## THE PROBLEM
One exact copy of the listing is needed. It should contain no pictures.

## DATA SECTION
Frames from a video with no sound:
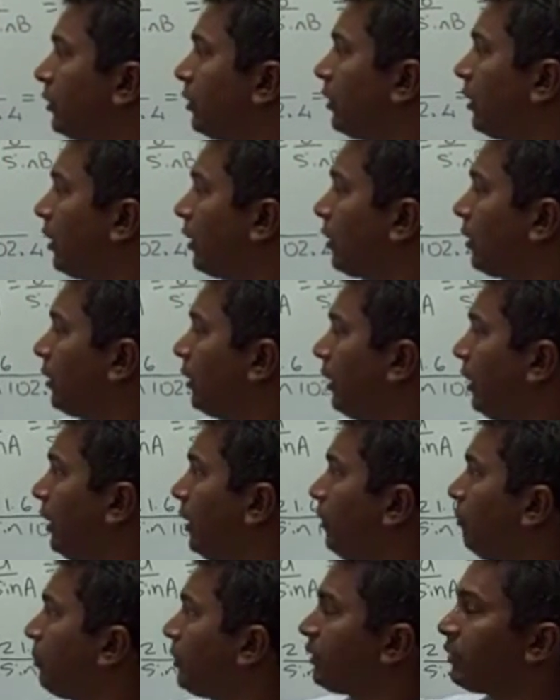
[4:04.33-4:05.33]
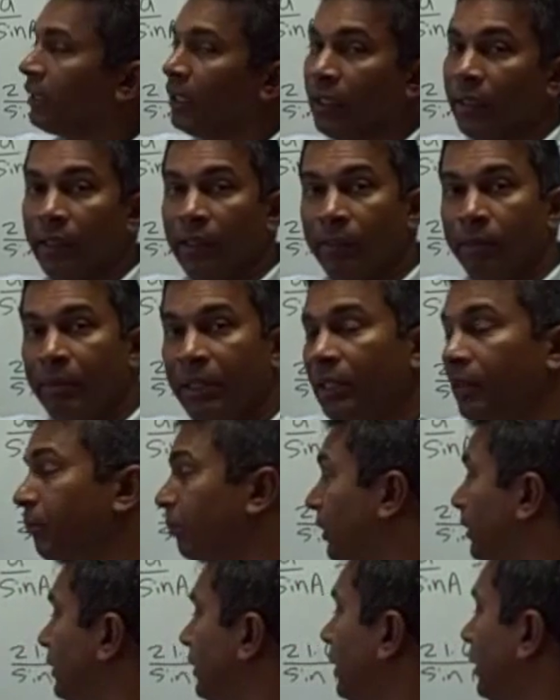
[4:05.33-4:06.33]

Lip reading: So angle A plus angle B plus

## SOLUTION TO THIS TASK
Frames from a video with no sound:
[4:04.33-4:05.33]
[4:05.33-4:06.33]

Lip reading: So angle A plus angle B plus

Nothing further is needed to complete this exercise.